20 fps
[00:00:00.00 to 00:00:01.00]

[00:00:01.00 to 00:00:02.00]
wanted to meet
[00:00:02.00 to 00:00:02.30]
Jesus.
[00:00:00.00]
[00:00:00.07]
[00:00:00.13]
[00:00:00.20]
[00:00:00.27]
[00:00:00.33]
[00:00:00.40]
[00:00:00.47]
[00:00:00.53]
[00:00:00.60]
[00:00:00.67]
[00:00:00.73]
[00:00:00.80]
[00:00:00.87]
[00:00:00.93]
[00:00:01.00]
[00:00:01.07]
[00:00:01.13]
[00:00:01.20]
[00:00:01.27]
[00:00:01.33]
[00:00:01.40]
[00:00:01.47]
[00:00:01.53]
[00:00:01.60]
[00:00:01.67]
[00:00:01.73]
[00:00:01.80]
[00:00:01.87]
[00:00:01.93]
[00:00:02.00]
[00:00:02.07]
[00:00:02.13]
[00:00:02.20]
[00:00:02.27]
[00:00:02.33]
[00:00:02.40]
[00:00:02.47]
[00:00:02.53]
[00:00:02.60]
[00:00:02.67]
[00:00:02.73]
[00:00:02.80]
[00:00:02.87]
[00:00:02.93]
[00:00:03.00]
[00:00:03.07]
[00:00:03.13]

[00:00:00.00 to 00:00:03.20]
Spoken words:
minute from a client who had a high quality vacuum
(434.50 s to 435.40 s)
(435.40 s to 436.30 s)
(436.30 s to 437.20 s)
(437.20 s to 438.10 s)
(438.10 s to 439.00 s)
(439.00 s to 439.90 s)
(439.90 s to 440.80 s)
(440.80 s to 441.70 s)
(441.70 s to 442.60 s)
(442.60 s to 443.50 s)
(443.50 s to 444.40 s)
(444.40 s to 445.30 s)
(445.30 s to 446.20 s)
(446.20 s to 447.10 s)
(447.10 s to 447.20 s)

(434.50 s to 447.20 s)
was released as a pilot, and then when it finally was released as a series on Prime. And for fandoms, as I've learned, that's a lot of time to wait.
---
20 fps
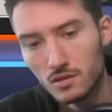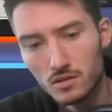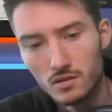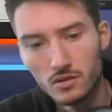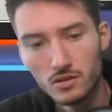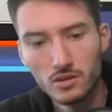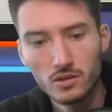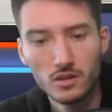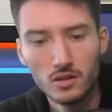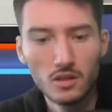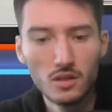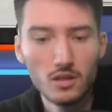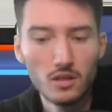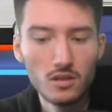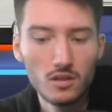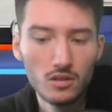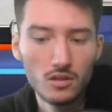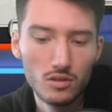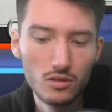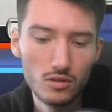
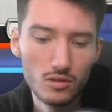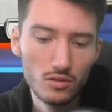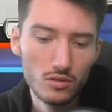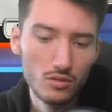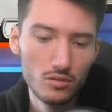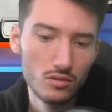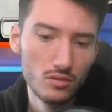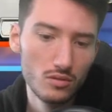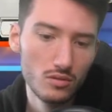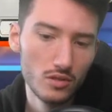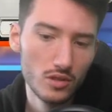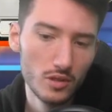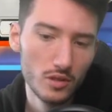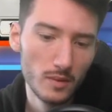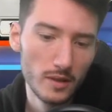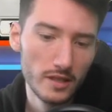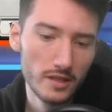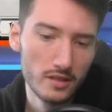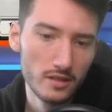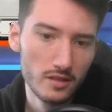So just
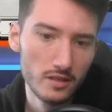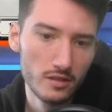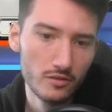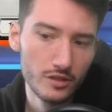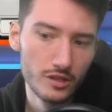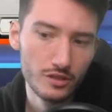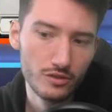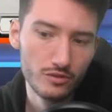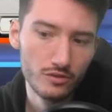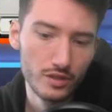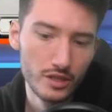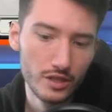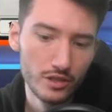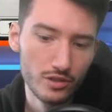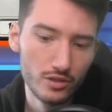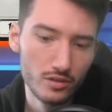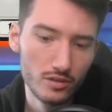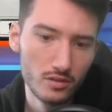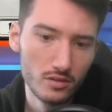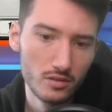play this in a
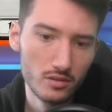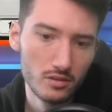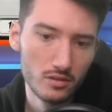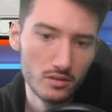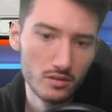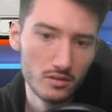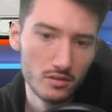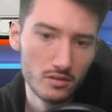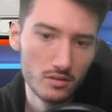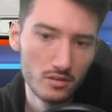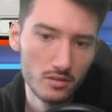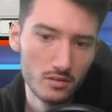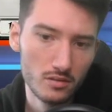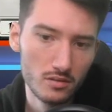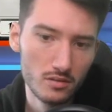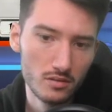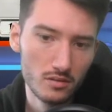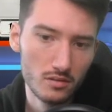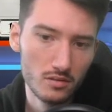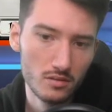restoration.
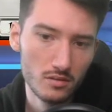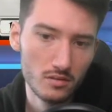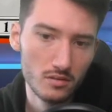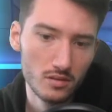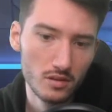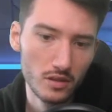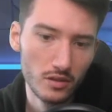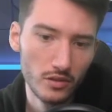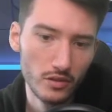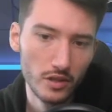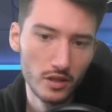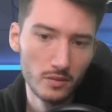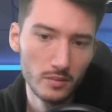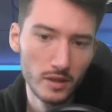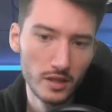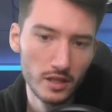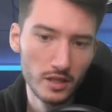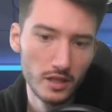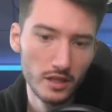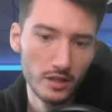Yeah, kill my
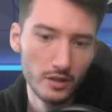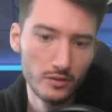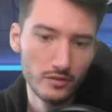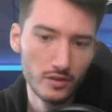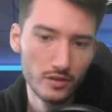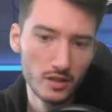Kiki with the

[YOUR GOAL] Give only the lines from the one holding "[00:00:01.53]" through the one holding "(447.10 s to 447.20 s)", each restated exactly as it appears above.

[RESPONSE AREA]
[00:00:01.53]
[00:00:01.60]
[00:00:01.67]
[00:00:01.73]
[00:00:01.80]
[00:00:01.87]
[00:00:01.93]
[00:00:02.00]
[00:00:02.07]
[00:00:02.13]
[00:00:02.20]
[00:00:02.27]
[00:00:02.33]
[00:00:02.40]
[00:00:02.47]
[00:00:02.53]
[00:00:02.60]
[00:00:02.67]
[00:00:02.73]
[00:00:02.80]
[00:00:02.87]
[00:00:02.93]
[00:00:03.00]
[00:00:03.07]
[00:00:03.13]

[00:00:00.00 to 00:00:03.20]
Spoken words:
minute from a client who had a high quality vacuum
(434.50 s to 435.40 s)
(435.40 s to 436.30 s)
(436.30 s to 437.20 s)
(437.20 s to 438.10 s)
(438.10 s to 439.00 s)
(439.00 s to 439.90 s)
(439.90 s to 440.80 s)
(440.80 s to 441.70 s)
(441.70 s to 442.60 s)
(442.60 s to 443.50 s)
(443.50 s to 444.40 s)
(444.40 s to 445.30 s)
(445.30 s to 446.20 s)
(446.20 s to 447.10 s)
(447.10 s to 447.20 s)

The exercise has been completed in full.